In the answer, each line must appear exactly as in the records, and no picture may appear.

■ **Provided information**
★ ★ ★ ★ ★ ★ ★

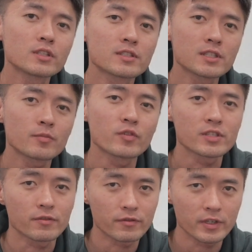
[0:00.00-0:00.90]
the sim
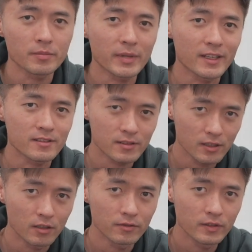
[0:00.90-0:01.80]
racing frame by
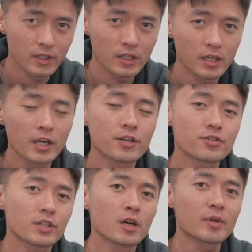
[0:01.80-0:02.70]
itself, it
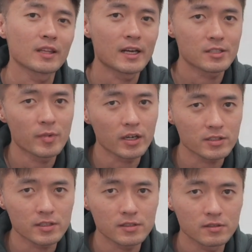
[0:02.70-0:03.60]
should come in less
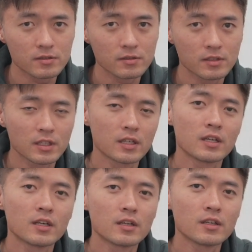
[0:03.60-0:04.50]
boxes.
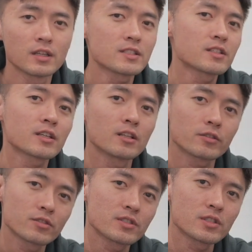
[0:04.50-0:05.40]
Let's take a
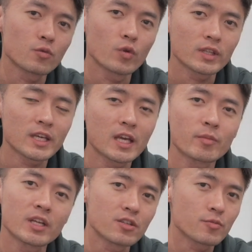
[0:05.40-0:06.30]
look to see what came
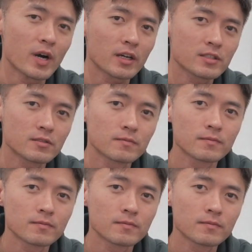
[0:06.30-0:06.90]
in each box.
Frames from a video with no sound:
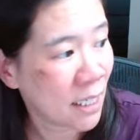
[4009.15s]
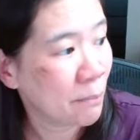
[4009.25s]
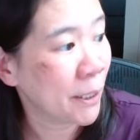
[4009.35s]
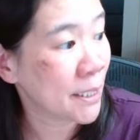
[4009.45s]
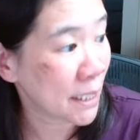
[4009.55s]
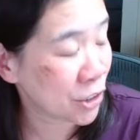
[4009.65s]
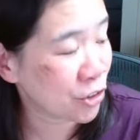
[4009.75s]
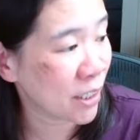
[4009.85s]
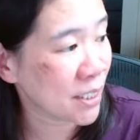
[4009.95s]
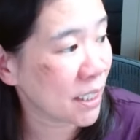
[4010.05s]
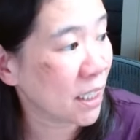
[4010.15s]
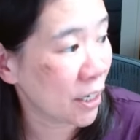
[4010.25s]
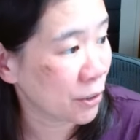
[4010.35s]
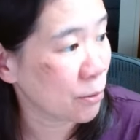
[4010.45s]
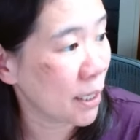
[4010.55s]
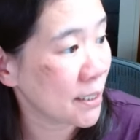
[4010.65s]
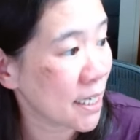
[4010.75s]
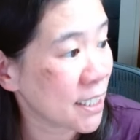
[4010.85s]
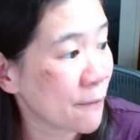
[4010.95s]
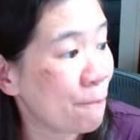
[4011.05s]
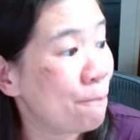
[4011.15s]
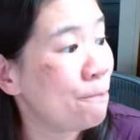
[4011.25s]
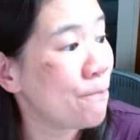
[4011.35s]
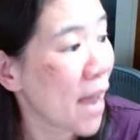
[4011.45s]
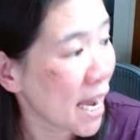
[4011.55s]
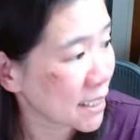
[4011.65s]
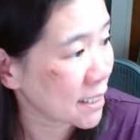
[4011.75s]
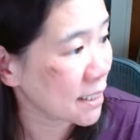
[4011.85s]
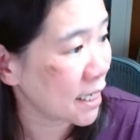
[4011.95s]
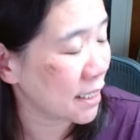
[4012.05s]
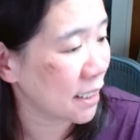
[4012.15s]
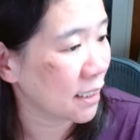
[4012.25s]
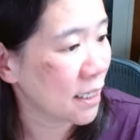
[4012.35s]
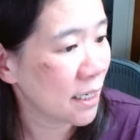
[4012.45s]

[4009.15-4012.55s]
but it's interesting otherwise. It's fascinating.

★ ★ ★ ★ ★ ★ ★

■ **Response**
[0:00.00-0:00.90]
the sim
[0:00.90-0:01.80]
racing frame by
[0:01.80-0:02.70]
itself, it
[0:02.70-0:03.60]
should come in less
[0:03.60-0:04.50]
boxes.
[0:04.50-0:05.40]
Let's take a
[0:05.40-0:06.30]
look to see what came
[0:06.30-0:06.90]
in each box.
Frames from a video with no sound:
[4009.15s]
[4009.25s]
[4009.35s]
[4009.45s]
[4009.55s]
[4009.65s]
[4009.75s]
[4009.85s]
[4009.95s]
[4010.05s]
[4010.15s]
[4010.25s]
[4010.35s]
[4010.45s]
[4010.55s]
[4010.65s]
[4010.75s]
[4010.85s]
[4010.95s]
[4011.05s]
[4011.15s]
[4011.25s]
[4011.35s]
[4011.45s]
[4011.55s]
[4011.65s]
[4011.75s]
[4011.85s]
[4011.95s]
[4012.05s]
[4012.15s]
[4012.25s]
[4012.35s]
[4012.45s]

[4009.15-4012.55s]
but it's interesting otherwise. It's fascinating.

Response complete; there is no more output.